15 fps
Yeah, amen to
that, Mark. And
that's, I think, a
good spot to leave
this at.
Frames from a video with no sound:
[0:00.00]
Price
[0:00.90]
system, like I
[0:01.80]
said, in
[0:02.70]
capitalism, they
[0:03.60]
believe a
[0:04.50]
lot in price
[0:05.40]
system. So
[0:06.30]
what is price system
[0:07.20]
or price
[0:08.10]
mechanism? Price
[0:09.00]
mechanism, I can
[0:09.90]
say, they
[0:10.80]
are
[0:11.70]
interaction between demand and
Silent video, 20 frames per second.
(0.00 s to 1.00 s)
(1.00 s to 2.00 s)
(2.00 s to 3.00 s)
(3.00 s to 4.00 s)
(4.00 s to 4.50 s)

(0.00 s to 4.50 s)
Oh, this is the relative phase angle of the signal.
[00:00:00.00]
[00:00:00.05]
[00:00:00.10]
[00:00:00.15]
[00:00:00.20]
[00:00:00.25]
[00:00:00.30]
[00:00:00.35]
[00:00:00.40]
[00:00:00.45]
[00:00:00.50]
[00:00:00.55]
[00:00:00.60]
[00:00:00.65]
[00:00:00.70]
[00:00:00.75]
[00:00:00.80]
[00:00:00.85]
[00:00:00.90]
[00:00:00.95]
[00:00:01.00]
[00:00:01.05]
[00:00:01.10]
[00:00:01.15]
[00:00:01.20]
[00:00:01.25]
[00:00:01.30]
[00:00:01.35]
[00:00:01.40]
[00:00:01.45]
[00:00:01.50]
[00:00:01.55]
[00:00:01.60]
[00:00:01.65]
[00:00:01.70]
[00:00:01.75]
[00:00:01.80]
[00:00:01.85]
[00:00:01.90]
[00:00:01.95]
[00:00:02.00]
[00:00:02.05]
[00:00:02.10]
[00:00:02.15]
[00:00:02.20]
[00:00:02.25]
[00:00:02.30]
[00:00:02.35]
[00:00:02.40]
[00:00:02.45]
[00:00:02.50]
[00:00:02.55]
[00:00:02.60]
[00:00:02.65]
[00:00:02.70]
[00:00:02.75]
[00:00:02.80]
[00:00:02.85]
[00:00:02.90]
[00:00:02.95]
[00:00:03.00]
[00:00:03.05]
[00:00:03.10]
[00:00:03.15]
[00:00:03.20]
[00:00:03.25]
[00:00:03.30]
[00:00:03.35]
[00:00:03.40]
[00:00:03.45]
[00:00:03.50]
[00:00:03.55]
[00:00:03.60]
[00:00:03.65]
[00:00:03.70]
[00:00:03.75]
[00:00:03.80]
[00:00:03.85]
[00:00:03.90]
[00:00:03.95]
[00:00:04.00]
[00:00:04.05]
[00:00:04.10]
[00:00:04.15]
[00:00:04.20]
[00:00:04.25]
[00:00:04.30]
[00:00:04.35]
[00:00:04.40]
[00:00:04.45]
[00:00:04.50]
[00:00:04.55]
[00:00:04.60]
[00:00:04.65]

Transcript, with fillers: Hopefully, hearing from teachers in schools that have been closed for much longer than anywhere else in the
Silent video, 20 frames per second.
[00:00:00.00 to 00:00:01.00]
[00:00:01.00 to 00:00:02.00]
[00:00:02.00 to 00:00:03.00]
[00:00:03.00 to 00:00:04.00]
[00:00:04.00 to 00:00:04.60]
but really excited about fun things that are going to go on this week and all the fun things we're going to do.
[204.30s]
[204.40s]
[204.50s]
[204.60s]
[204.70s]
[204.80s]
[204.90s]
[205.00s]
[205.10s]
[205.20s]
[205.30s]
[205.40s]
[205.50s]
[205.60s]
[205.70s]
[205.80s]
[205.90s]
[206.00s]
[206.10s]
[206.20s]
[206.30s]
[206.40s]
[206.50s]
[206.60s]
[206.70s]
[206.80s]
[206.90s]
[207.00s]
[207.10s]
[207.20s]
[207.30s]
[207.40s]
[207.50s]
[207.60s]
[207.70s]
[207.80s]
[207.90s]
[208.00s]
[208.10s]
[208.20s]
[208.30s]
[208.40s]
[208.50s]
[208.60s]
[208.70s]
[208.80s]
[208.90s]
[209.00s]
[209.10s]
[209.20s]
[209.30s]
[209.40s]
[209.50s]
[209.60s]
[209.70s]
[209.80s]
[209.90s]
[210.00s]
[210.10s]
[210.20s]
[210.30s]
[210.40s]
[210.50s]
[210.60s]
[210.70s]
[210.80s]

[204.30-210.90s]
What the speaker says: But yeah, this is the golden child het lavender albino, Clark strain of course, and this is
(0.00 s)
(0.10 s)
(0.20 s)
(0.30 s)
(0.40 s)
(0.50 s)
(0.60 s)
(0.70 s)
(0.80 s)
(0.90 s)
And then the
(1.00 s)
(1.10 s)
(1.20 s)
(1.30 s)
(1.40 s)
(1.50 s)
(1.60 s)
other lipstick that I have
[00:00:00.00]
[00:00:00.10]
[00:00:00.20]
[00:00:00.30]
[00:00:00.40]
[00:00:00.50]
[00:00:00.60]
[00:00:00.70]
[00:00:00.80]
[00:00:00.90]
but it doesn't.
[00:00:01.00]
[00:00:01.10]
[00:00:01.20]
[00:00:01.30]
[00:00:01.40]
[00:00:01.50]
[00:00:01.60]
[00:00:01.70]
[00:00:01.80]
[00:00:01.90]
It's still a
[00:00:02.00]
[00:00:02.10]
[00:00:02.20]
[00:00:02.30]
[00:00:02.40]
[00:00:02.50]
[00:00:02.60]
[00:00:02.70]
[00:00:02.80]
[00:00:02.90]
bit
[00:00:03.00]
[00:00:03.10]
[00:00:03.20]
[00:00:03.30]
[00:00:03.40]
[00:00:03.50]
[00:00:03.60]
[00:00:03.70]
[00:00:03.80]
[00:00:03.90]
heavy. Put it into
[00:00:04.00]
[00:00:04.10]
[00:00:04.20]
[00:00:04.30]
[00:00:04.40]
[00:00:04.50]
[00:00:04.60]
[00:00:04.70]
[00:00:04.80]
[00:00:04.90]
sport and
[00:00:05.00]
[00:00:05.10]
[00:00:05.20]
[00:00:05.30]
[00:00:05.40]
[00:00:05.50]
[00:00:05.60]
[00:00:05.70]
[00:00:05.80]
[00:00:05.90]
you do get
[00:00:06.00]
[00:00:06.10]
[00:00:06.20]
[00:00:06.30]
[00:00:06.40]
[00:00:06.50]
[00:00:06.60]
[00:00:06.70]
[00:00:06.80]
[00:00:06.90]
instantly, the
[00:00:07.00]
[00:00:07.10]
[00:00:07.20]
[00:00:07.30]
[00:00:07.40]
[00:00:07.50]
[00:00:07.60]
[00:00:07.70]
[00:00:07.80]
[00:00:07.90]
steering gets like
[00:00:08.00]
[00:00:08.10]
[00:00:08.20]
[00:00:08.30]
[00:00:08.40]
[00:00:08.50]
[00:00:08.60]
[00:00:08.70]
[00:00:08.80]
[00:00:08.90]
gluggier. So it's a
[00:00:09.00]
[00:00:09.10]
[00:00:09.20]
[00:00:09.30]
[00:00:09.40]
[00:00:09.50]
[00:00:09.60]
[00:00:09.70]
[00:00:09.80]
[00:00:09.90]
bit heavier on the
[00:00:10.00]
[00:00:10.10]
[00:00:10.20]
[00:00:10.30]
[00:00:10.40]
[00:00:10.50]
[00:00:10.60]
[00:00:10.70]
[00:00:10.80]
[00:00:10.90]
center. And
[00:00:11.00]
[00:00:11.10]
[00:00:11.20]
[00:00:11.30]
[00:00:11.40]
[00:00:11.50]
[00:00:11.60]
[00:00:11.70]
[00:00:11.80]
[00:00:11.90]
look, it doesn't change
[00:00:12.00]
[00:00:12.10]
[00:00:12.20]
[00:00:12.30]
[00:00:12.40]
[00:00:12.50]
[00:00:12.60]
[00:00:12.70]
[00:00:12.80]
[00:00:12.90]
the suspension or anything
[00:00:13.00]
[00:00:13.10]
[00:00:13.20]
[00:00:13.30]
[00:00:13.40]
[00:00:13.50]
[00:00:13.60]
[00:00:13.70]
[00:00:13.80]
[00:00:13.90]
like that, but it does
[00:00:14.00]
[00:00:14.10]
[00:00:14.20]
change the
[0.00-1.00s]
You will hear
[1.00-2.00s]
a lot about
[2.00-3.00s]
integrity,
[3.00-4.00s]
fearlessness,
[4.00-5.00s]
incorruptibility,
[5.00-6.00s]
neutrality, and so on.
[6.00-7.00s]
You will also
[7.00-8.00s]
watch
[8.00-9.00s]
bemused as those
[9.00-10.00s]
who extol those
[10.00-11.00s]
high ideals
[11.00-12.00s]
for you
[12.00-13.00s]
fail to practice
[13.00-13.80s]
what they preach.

Exercise goal: An exact repeat of the lines from the one containing "[00:00:14.10]" through the final line above, both included, is the whole answer.

Solution:
[00:00:14.10]
[00:00:14.20]
change the
[0.00-1.00s]
You will hear
[1.00-2.00s]
a lot about
[2.00-3.00s]
integrity,
[3.00-4.00s]
fearlessness,
[4.00-5.00s]
incorruptibility,
[5.00-6.00s]
neutrality, and so on.
[6.00-7.00s]
You will also
[7.00-8.00s]
watch
[8.00-9.00s]
bemused as those
[9.00-10.00s]
who extol those
[10.00-11.00s]
high ideals
[11.00-12.00s]
for you
[12.00-13.00s]
fail to practice
[13.00-13.80s]
what they preach.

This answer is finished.